Segno che nel mondo c’è una ”cultura della violenza” verso le donne molto diffusa. E anche in Italia l’hashtag ha cominciato a circolare:
Mentre il tenore dei racconti che si leggono è drammatico, gli episodi di aggressione, violenza o abusi ai danni delle donne sono tantissimi accadono anche in famiglia. C’è chi è stata violentata dal fidanzato, chi dal cugino, ma anche chi ha testimoniato semplicemente ”non è ok essere chiamata puttana quando chiedi a un uomo di smettere di guardarti il seno”.
Tina ha invece testimoniato di avere subito violenza ai tempi del Collage, dopo essere stata drogata e trascinata in un albergo mentre si trovava a Las Vegas con amici. E’ stata poi lasciata dal ragazzo che l’ha accusata di essere stata la responsabile.
”A 14 anni il mio patrigno abusava di me. E’ durato due anni prima che reagissi. A 18 anni ero senza casa, sono stata violentata in una tenda per 2 settimane e mezzo”, racconta l’utente che si firma Gas The Bronies.
Rebecca racconta di avere subito un’aggressione a scuola, quando aveva 15 anni. Un ragazzo le afferrò i seni strizzandoli, ”Ho nascosto i lividi e le lacrime”, twitta con l’hashtag NotOkay.
Quest’altra ragazza racconta che quando aveva 13 anni un suo compagno di classe le aveva alzato la gonna, così lei aveva reagito gridando e colpendolo, ma il professore le disse che non era bene inventarsi cose di questo genere, evidentemente dimostrando di non avere creduto alla ragazzina.

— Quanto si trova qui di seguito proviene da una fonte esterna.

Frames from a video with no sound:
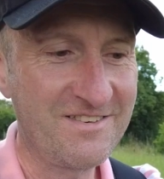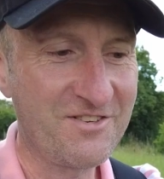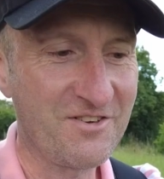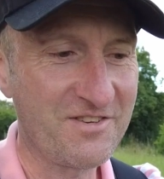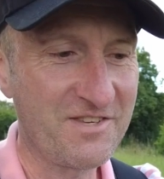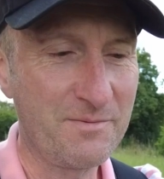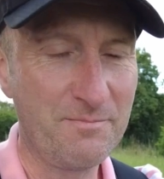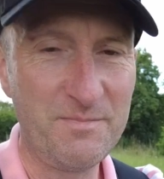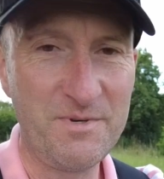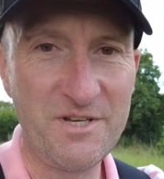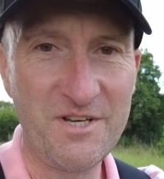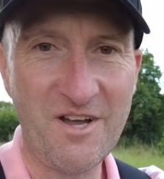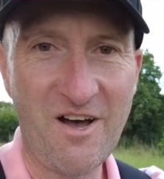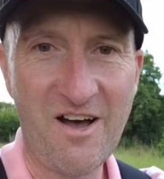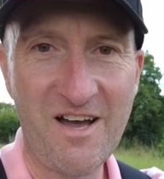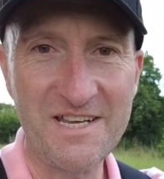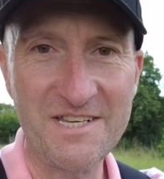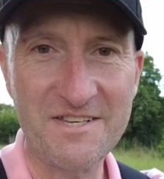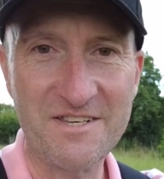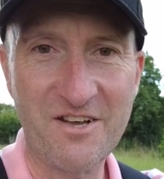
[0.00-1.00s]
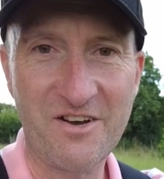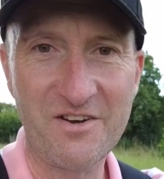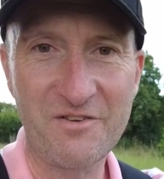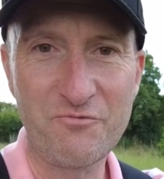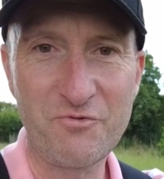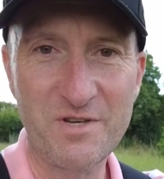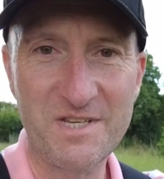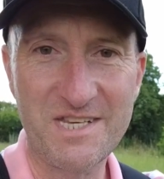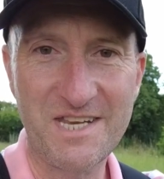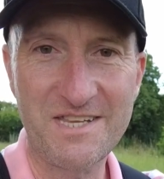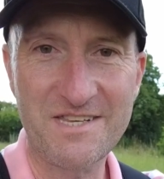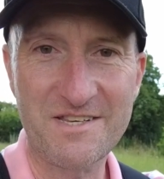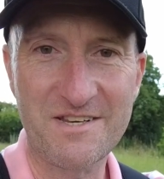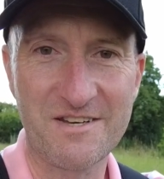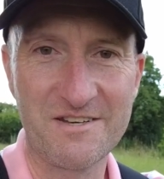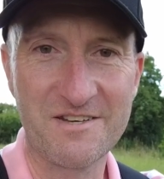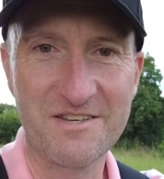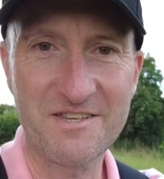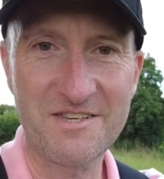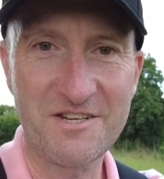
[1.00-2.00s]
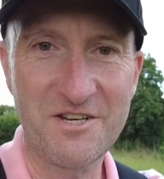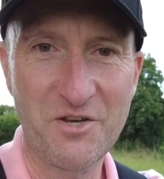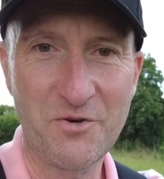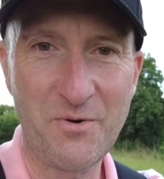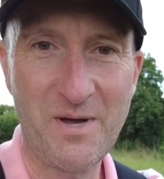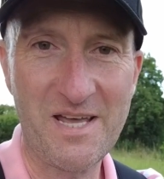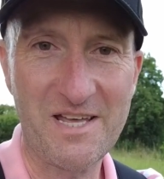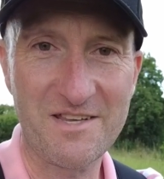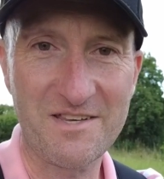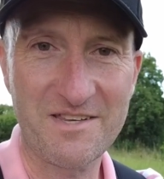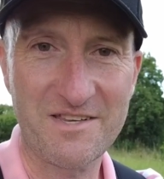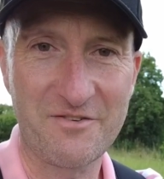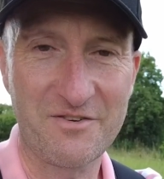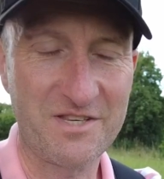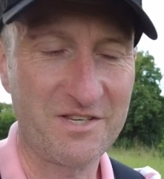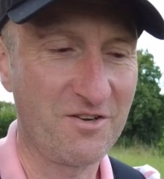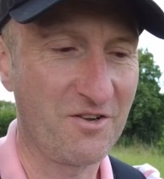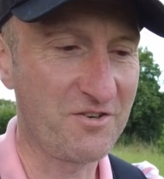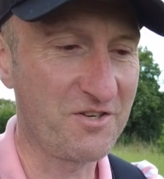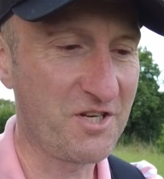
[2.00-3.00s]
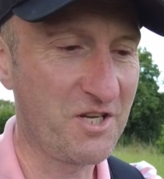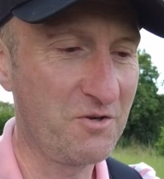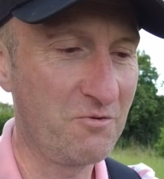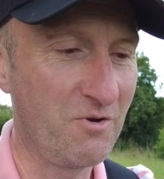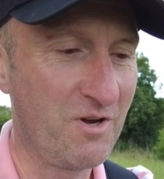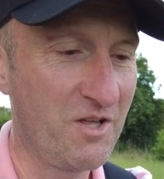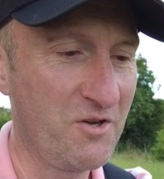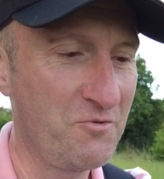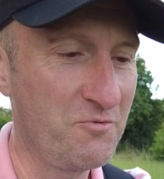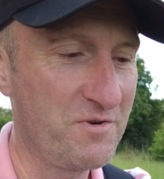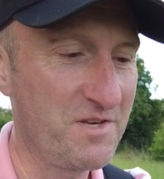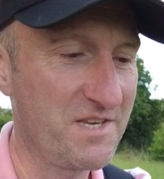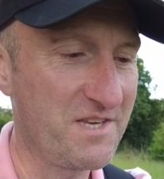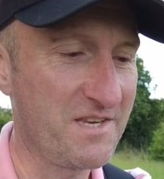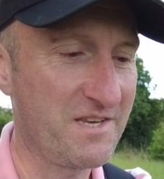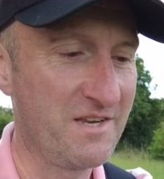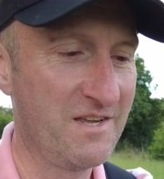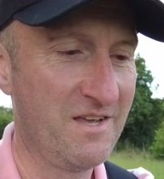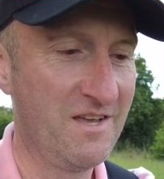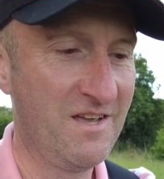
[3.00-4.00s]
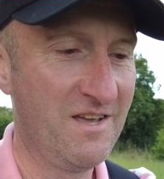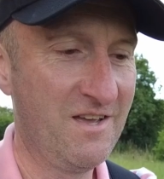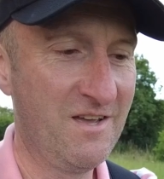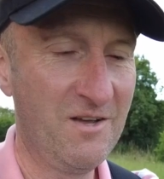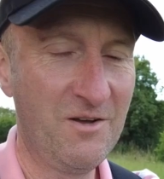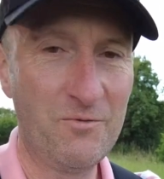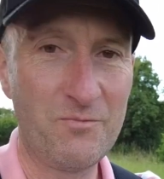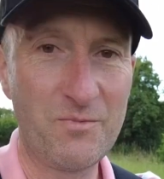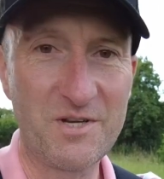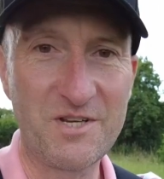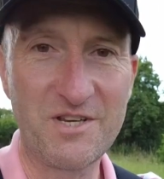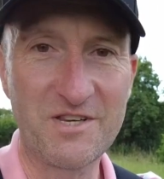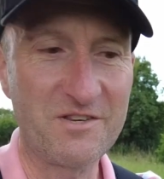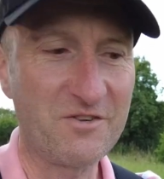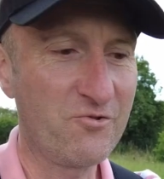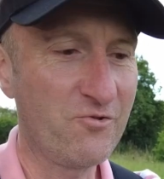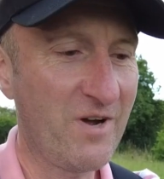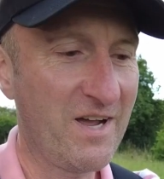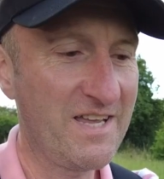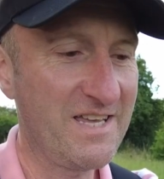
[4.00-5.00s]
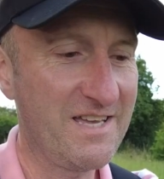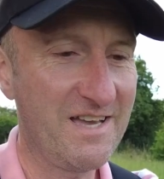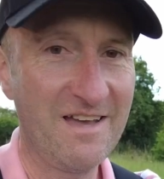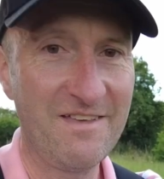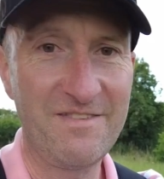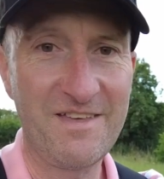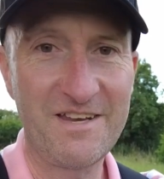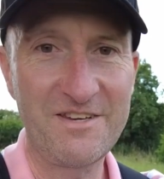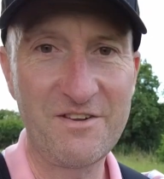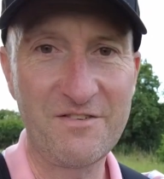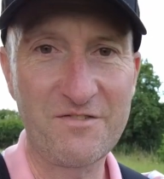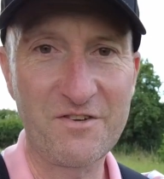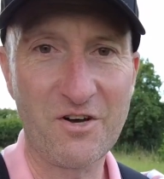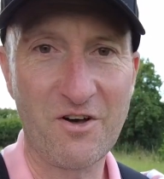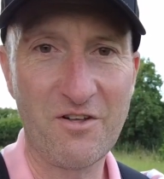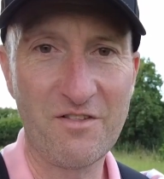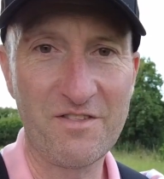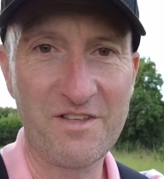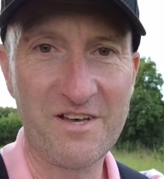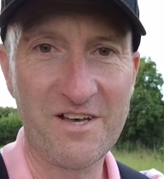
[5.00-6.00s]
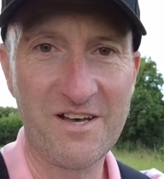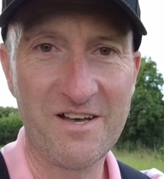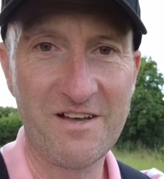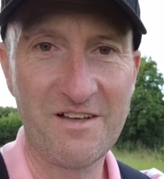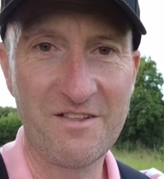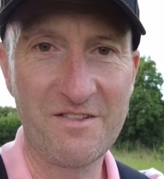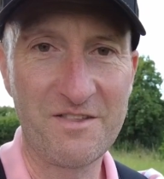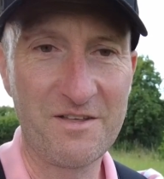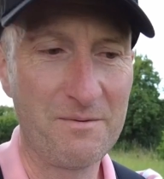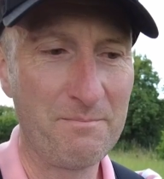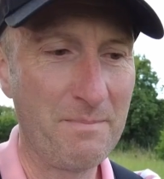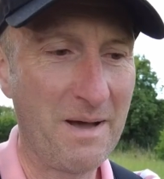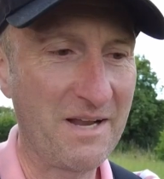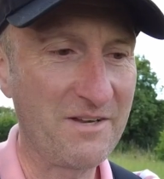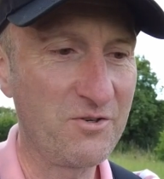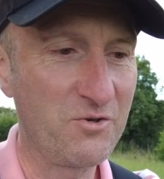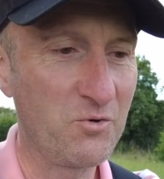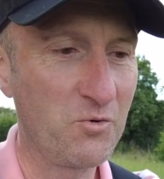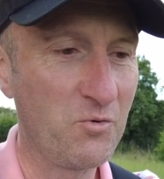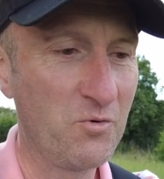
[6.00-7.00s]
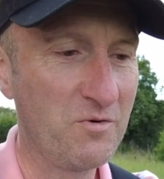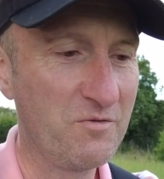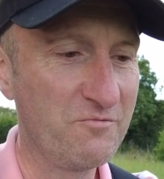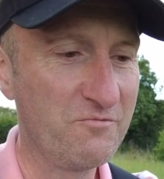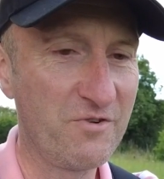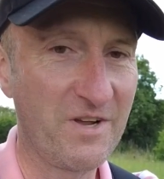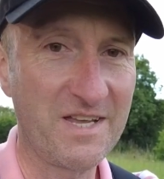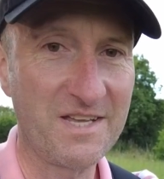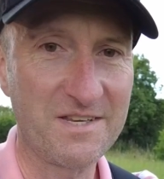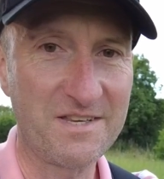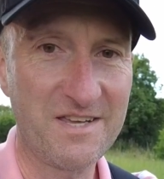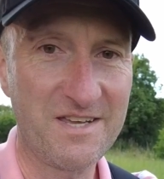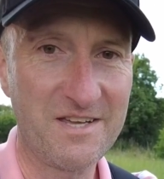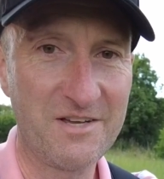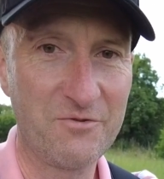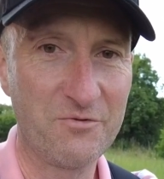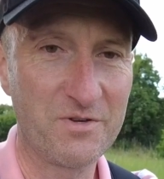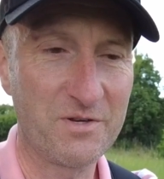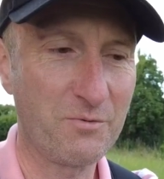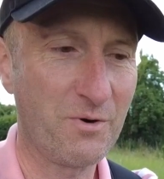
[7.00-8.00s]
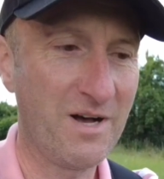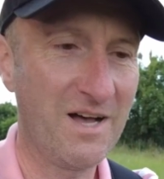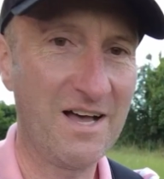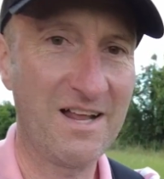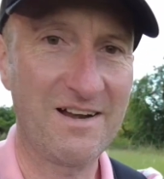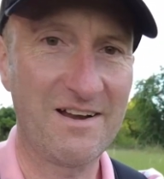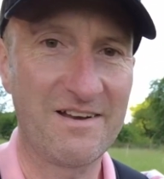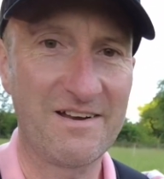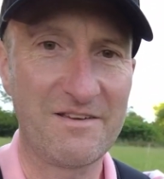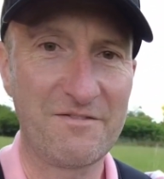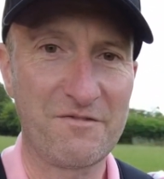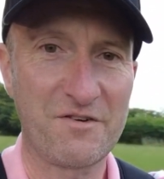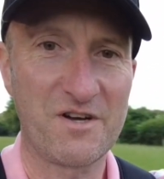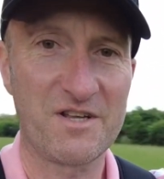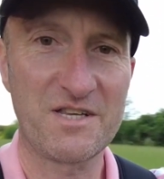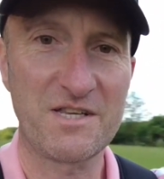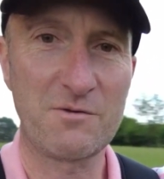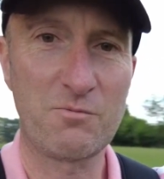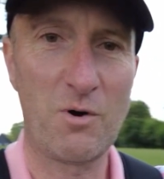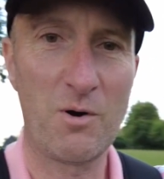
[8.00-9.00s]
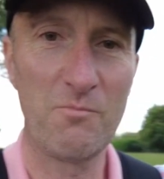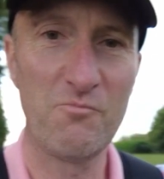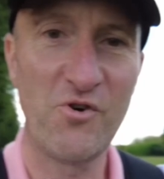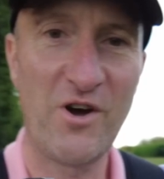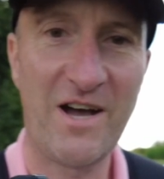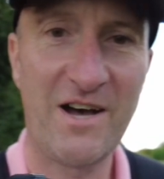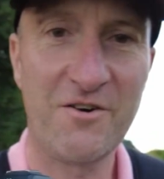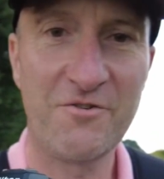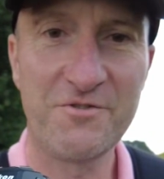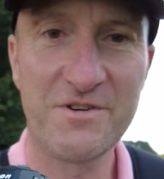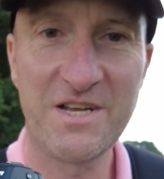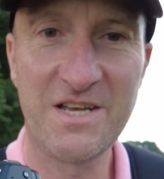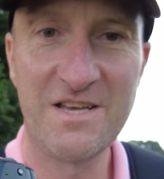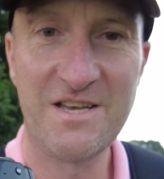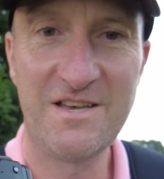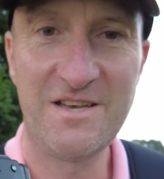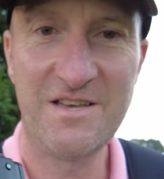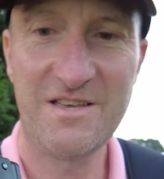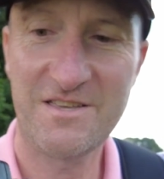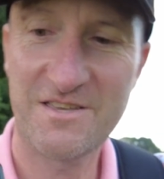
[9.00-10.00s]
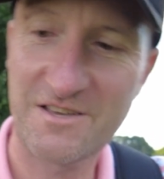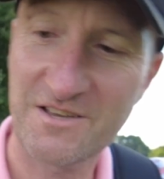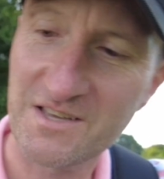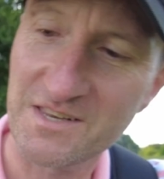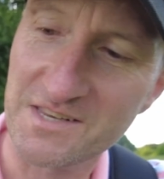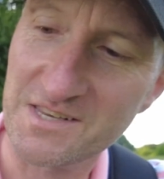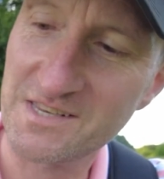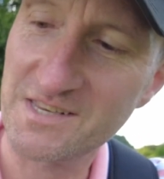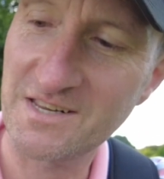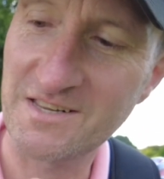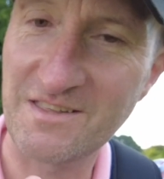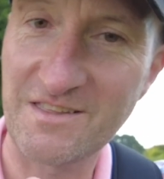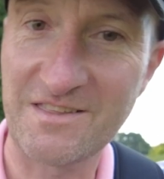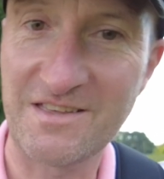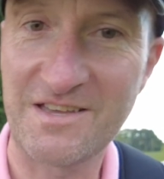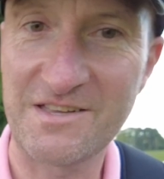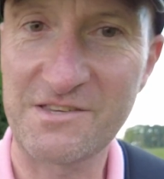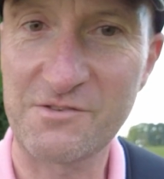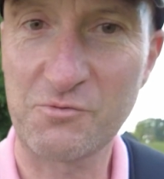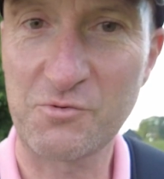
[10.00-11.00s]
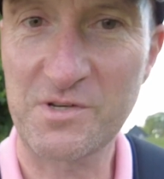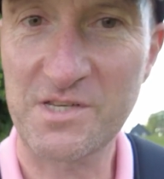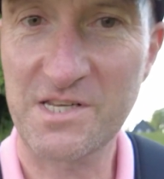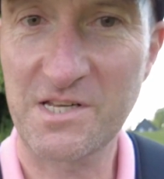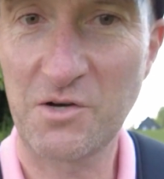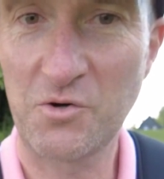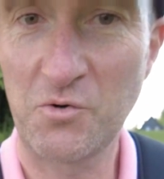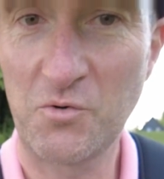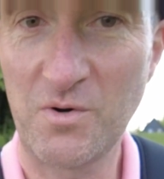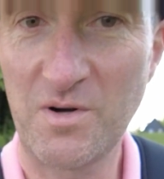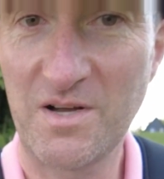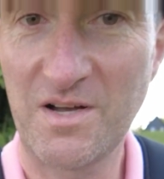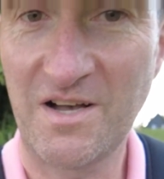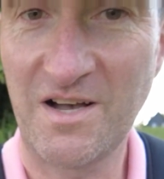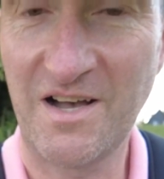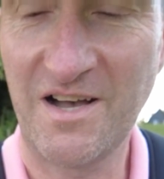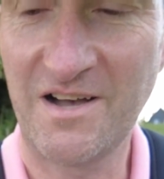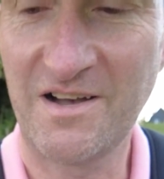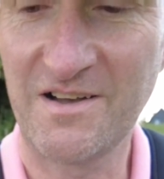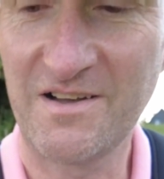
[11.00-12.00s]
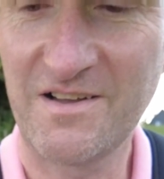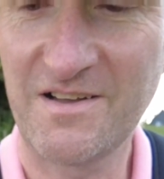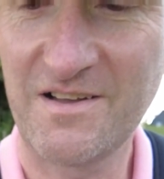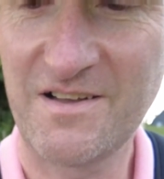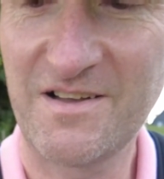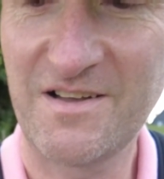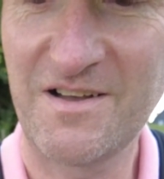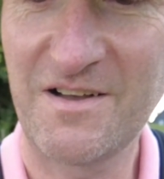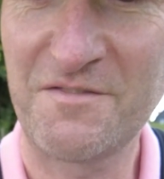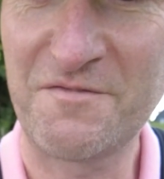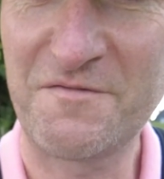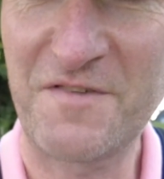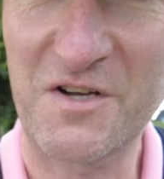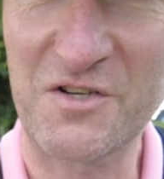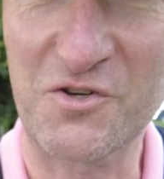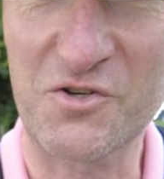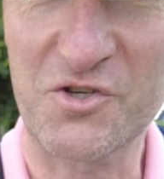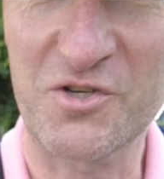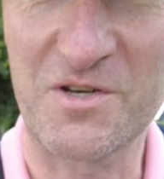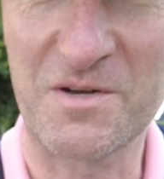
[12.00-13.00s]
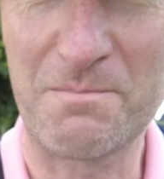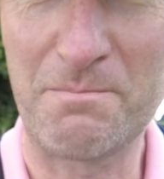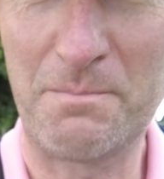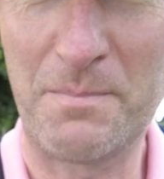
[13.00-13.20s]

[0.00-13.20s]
got some nice kind of resistance to it, so it's not too loose, which is great. And then you've got the manual rings here as well. And if I swap round, you can see that there's also a function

A riassumere il clima che si respira in tante parti del mondo cosiddetto civile, c’è quest’altra utente, Rabia Parker, che scrive: “Quando hai persino paura di guardare un uomo direttamente negli occhi perché sei terrorizzata che possa aggredirti. Questa è la cultura dello stupro, e non è ok”
E un uomo, nel coro delle tate donne vittime di violenza sessista, scrive: “Questi tweet su #notokay mi spezzano il cuore. Come padre di due ragazzi, faccio un appello a tutti i papà del mondo, affinché allevino una nuova generazione di uomini onesti!”